Morcillo se volvió a mi compañera. Por primera vez, me pareció advertirle una sombra de susceptibilidad en el semblante.
– Pudo bastar con que no pagara lo que debía -añadió Chamorro.
Morcillo se mordió el labio. Luego volvió a sonreír.
– Para eso, habrían tenido que fiarle. Pero yo no le habría fiado ni un céntimo a Iván López von Amsberg. Y un camello no es más confiado que yo.
Pudimos hablar largamente con nuestros compañeros, y resolver sin ninguna prisa todas las dudas que nos había planteado la lectura del expediente. Y es que, según nos dijeron en su oficina, el subdelegado del gobierno no podría recibirnos hasta por la tarde. Sin embargo, había dado instrucciones de que no se nos ocurriera salir hacia La Gomera sin verle. Eso iba a obligarnos a hacer noche en Tenerife, cosa que en principio no entraba en nuestros cálculos, pero obviamente el subdelegado del gobierno tenía en la cabeza cuestiones más importantes que nuestros miserables problemas de alojamiento. Por fortuna, el teniente Guzmán nos echó una mano para conseguir un hotel. Además de eso, tuvo el detalle de invitarnos a almorzar en un restaurante económico, pero digno. Se notaba que le gustaba oficiar de anfitrión, y no se le daba nada mal. Su amabilidad, y las facilidades que nos había dado para revisar la investigación que había llevado a cabo su gente, absteniéndose de interferir mientras hablábamos con ellos, me animaron a consultarle un extremo algo peliagudo. Admito que me costó hacerlo, no sólo porque él pudiera considerarlo una impertinencia por mi parte, sino también por si le inclinaba a tomar una decisión contraria a mis apetencias personales. Prevaleció en mí, no obstante, el rigor profesional. Aprovechando un momento en que nos quedamos a solas él y yo, le pregunté:
– ¿Por qué no me has asignado a Morcillo?

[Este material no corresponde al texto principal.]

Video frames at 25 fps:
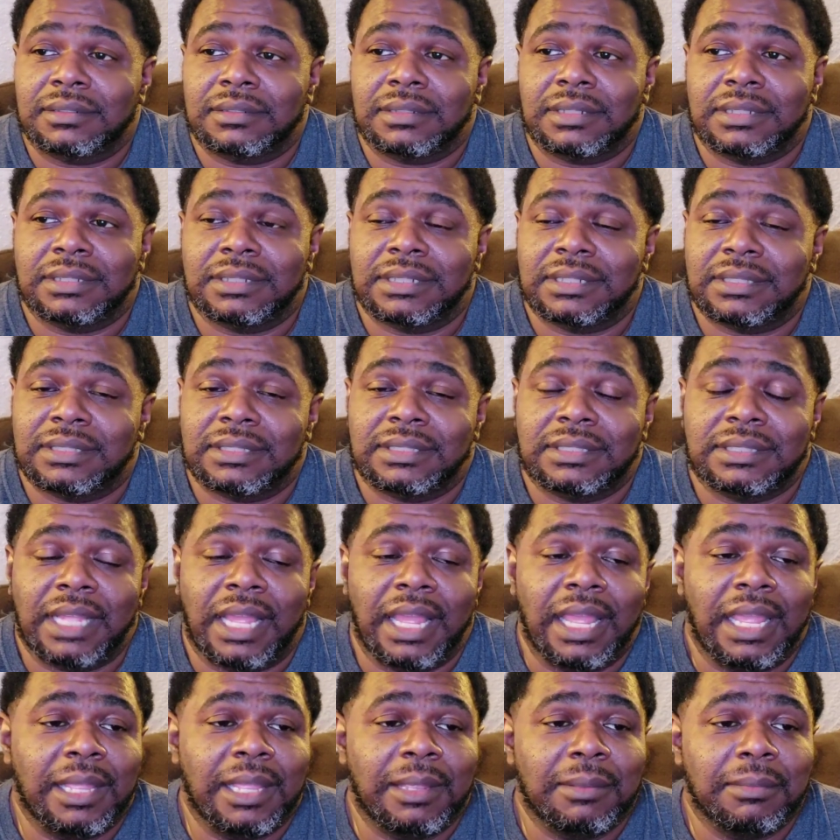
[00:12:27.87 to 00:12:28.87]
It's just the
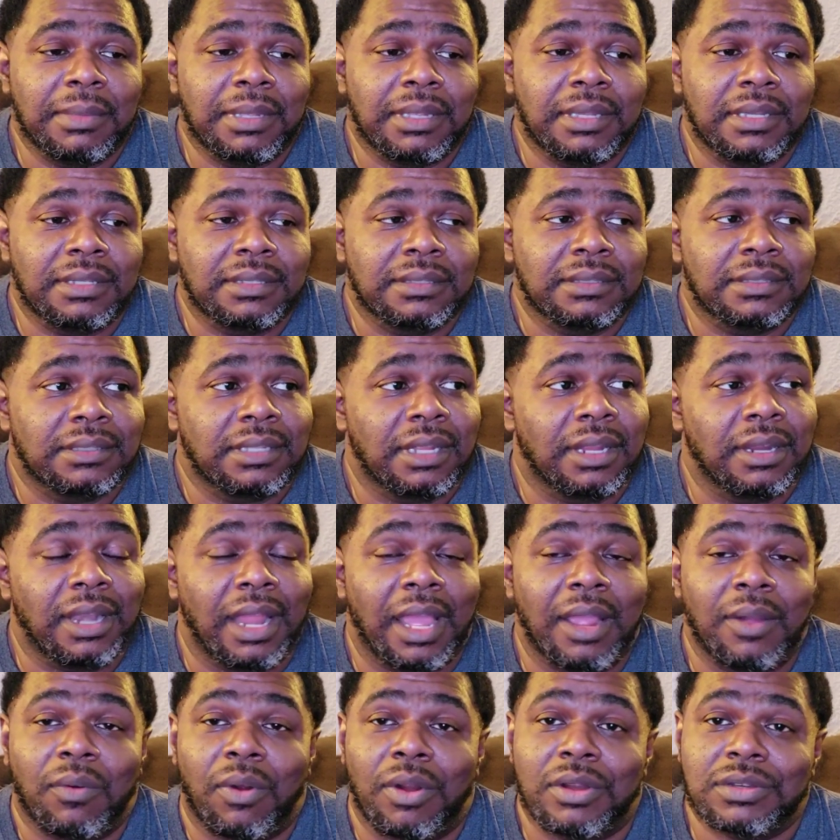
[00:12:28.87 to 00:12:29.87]
same, and they're
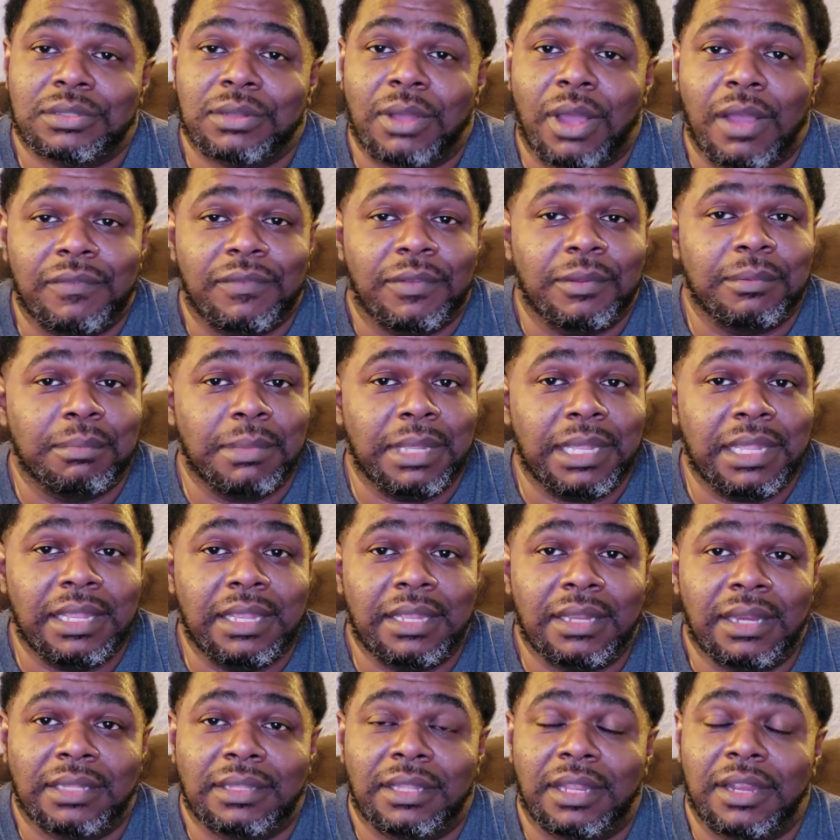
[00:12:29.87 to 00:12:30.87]
like worse off than
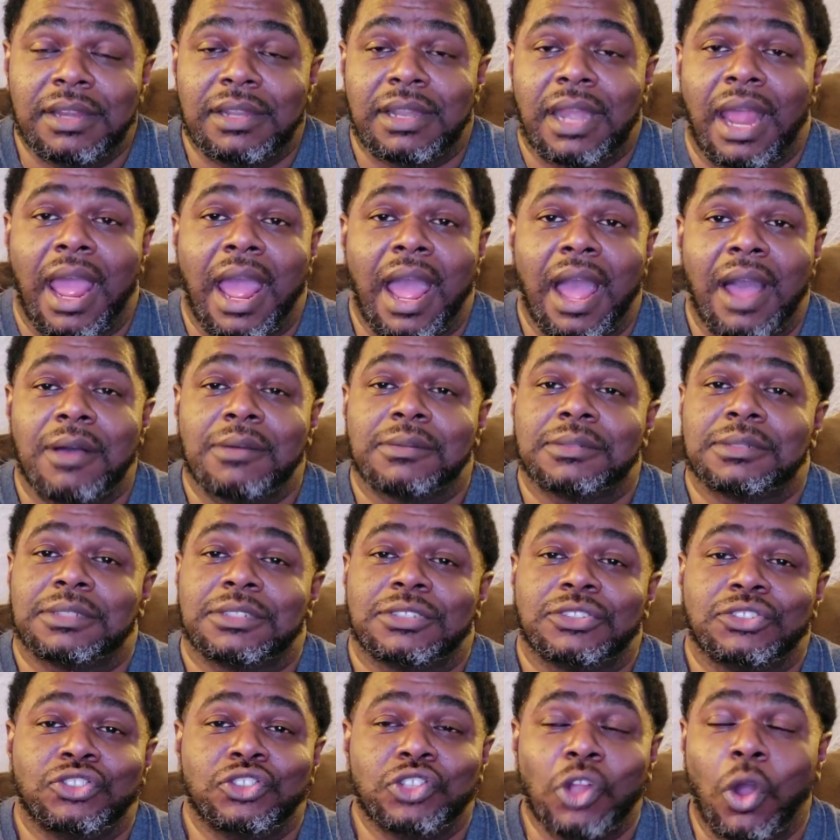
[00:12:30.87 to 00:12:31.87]
me. Like they're in the
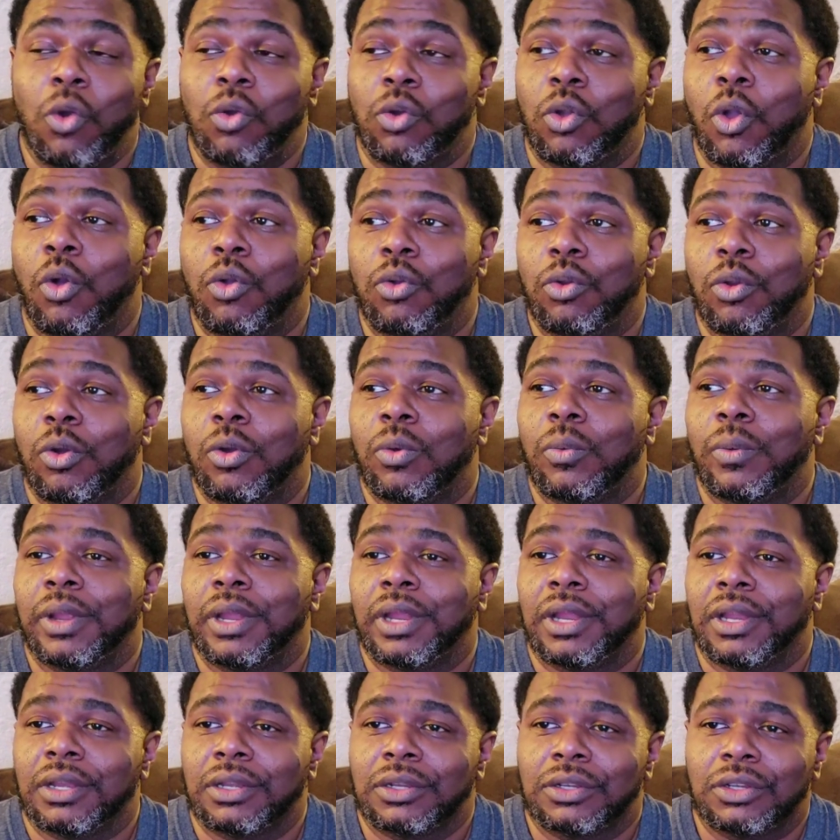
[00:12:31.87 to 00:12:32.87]
house, don't go
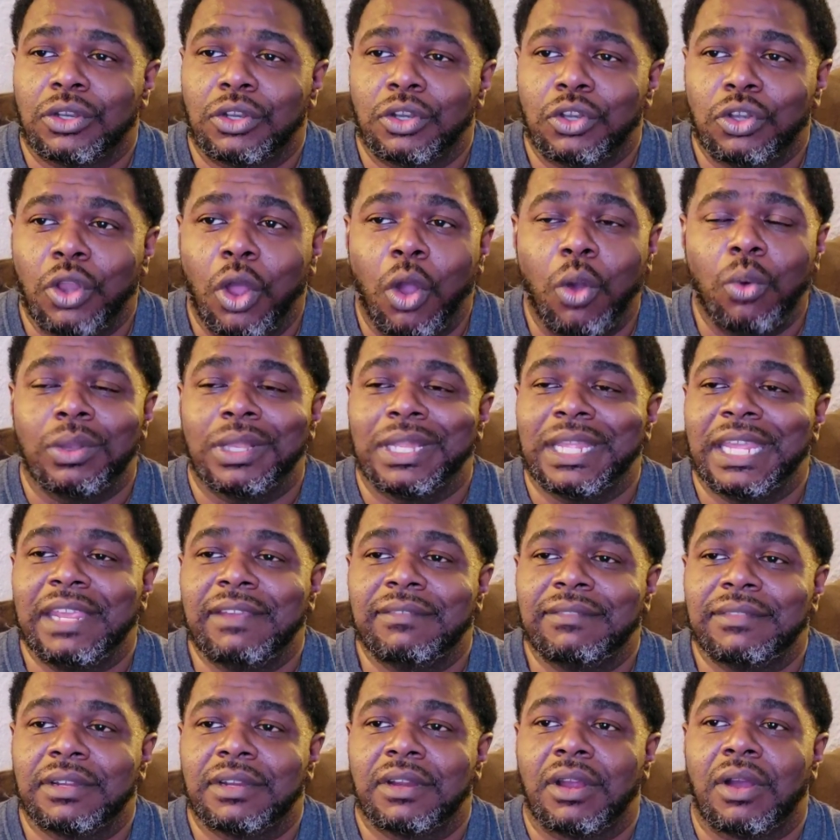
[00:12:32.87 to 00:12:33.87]
nowhere, don't
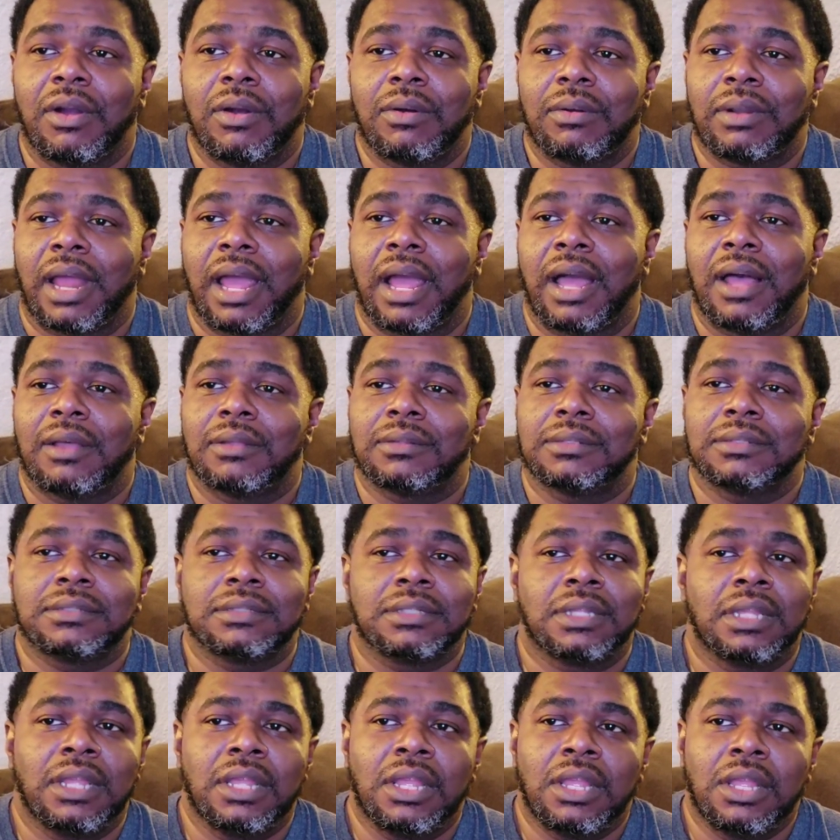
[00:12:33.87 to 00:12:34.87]
leave their own house,
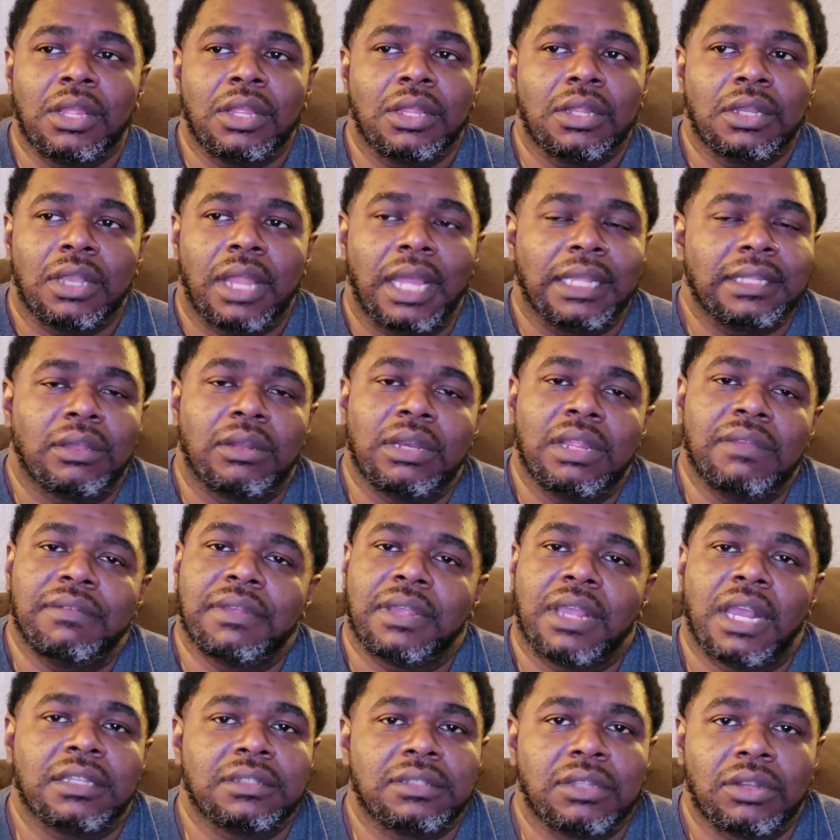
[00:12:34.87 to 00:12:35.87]
like don't even
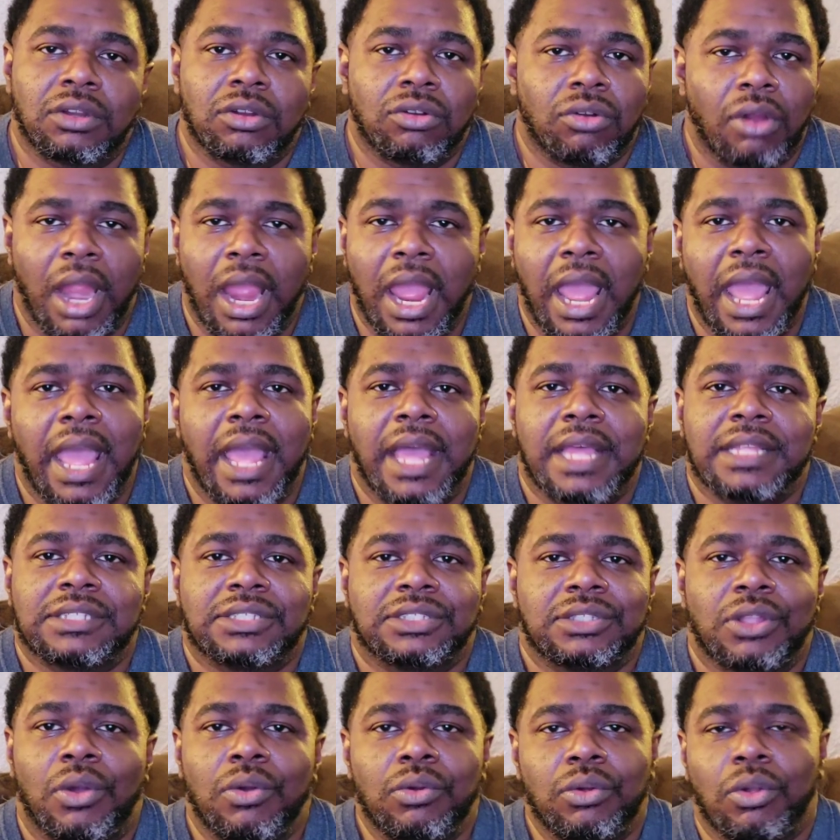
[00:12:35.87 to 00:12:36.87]
cut their grass,
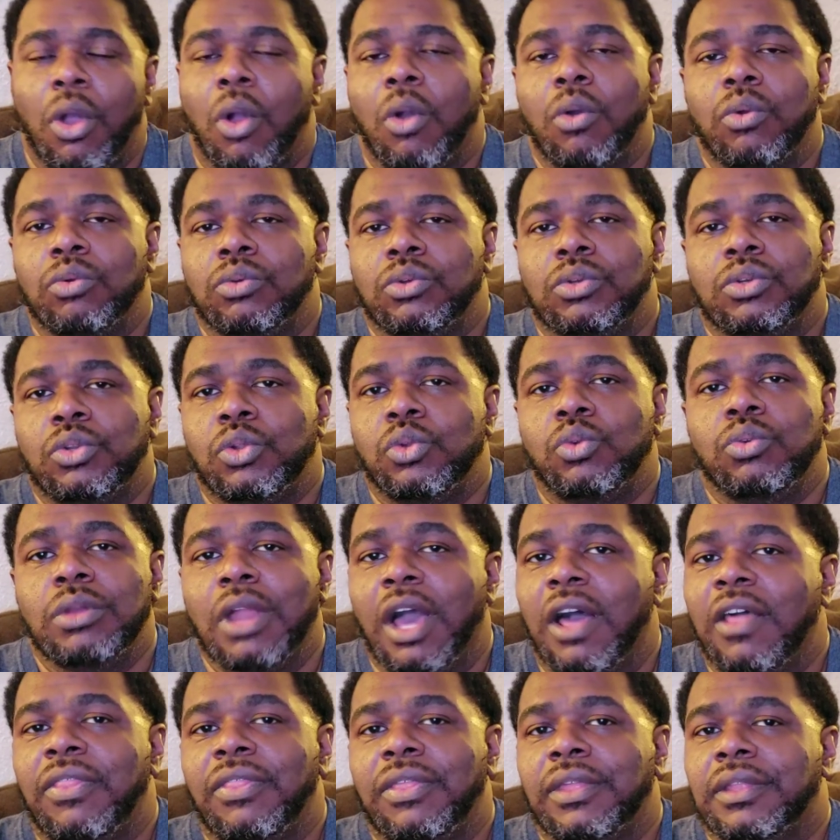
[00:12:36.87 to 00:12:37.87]
don't go do
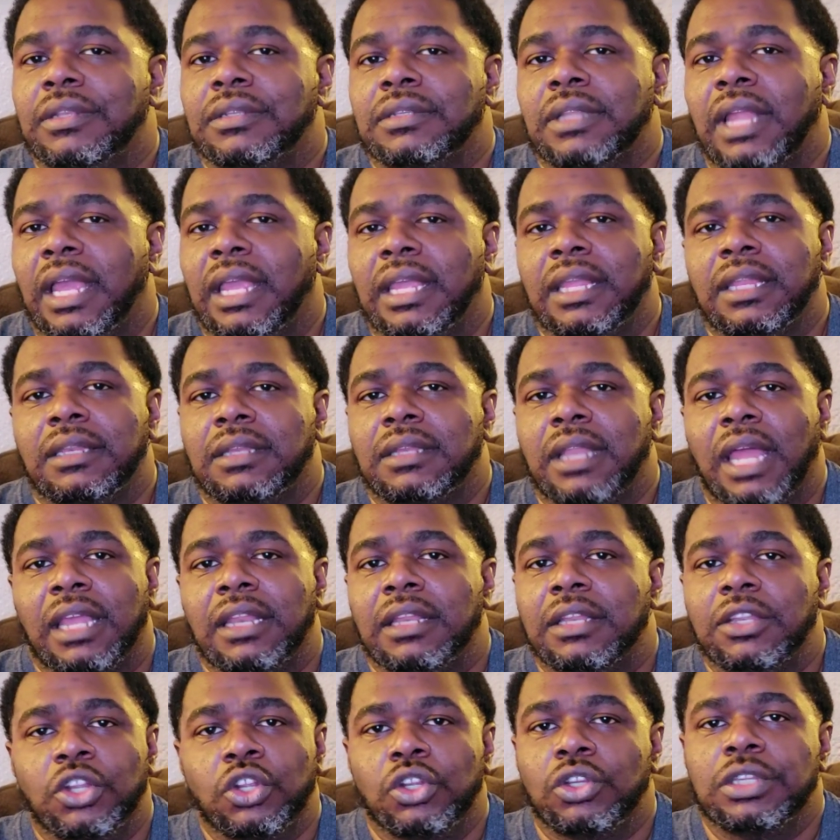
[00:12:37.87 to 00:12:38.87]
nothing, like
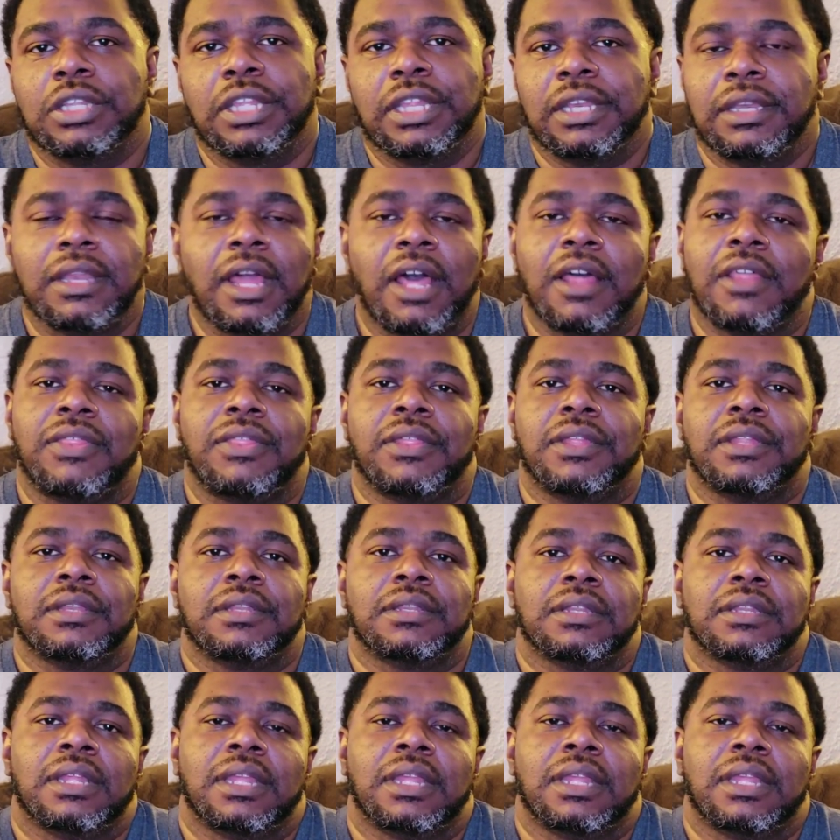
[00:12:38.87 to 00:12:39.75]
literally nothing.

Guzmán me observó con interés.
– ¿La preferirías?
Había cierta picardía en la pregunta, que preferí pasar por alto. La verdad es que Morcillo era una mujer mucho menos atractiva que Anglada.
– No sé -repuse, en un tono neutro-. Participó en la investigación. Conoce bien el caso. Parece curtida, y lista.
– Anglada también es lista. Ya lo verás.
– Entiéndeme, no quiero meterme donde no me corresponde. Ni digo que Anglada no pueda aportar cosas. Sólo es que me choca que no elijas para acompañarnos a quien mejor domina los antecedentes del caso.